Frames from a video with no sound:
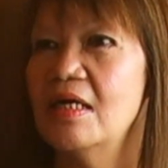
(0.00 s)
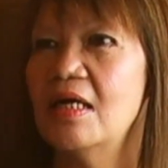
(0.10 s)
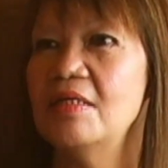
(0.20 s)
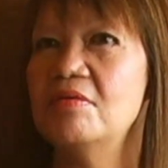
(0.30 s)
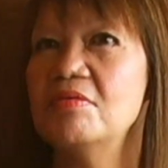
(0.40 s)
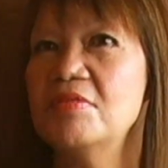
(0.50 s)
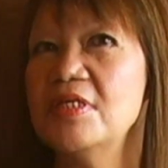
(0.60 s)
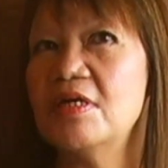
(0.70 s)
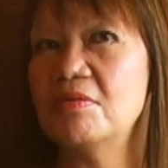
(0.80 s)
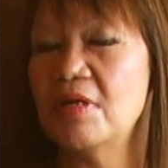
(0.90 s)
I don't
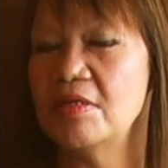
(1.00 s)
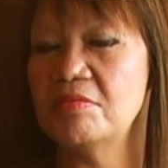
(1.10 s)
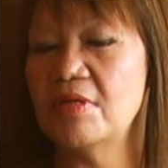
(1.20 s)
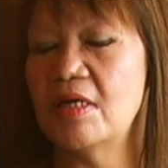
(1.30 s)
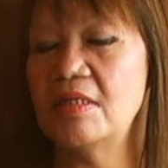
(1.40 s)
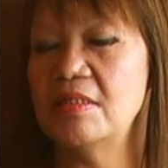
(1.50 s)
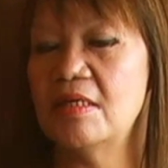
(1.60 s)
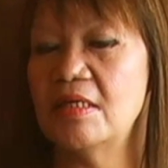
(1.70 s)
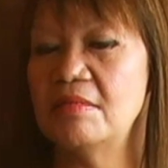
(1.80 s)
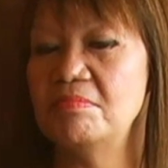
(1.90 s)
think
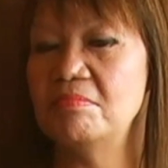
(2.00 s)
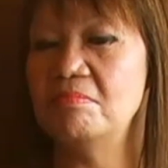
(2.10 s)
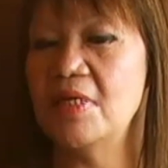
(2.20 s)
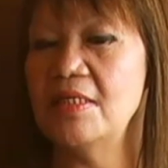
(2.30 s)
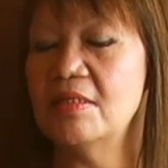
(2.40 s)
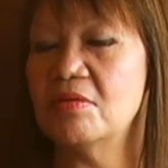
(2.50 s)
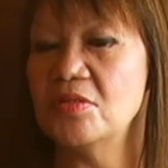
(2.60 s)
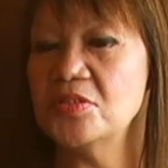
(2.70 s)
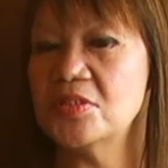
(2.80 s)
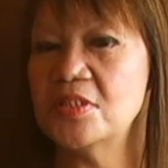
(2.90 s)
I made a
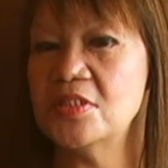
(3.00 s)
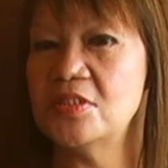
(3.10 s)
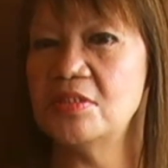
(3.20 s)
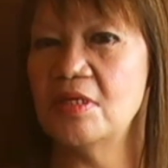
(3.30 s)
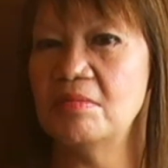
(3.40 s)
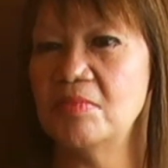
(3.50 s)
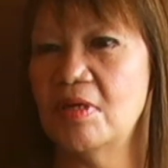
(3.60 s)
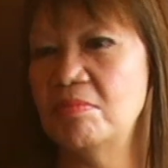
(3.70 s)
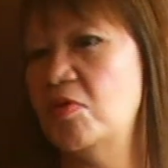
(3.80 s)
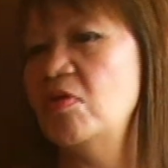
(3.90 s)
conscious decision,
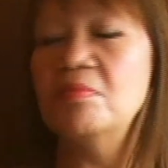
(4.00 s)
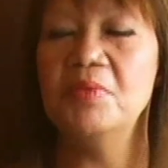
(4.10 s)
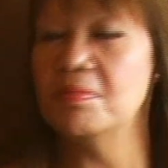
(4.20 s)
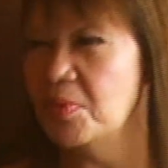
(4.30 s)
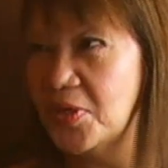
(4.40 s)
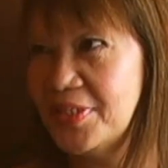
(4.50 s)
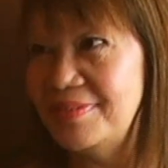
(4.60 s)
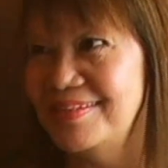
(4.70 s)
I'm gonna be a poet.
■ ■ ■ ■ ■ ■ ■
**Instructions to follow:** Excluding pictures, reproduce the listing above exactly as it stands.

**Result of the exercise:**
Frames from a video with no sound:
(0.00 s)
(0.10 s)
(0.20 s)
(0.30 s)
(0.40 s)
(0.50 s)
(0.60 s)
(0.70 s)
(0.80 s)
(0.90 s)
I don't
(1.00 s)
(1.10 s)
(1.20 s)
(1.30 s)
(1.40 s)
(1.50 s)
(1.60 s)
(1.70 s)
(1.80 s)
(1.90 s)
think
(2.00 s)
(2.10 s)
(2.20 s)
(2.30 s)
(2.40 s)
(2.50 s)
(2.60 s)
(2.70 s)
(2.80 s)
(2.90 s)
I made a
(3.00 s)
(3.10 s)
(3.20 s)
(3.30 s)
(3.40 s)
(3.50 s)
(3.60 s)
(3.70 s)
(3.80 s)
(3.90 s)
conscious decision,
(4.00 s)
(4.10 s)
(4.20 s)
(4.30 s)
(4.40 s)
(4.50 s)
(4.60 s)
(4.70 s)
I'm gonna be a poet.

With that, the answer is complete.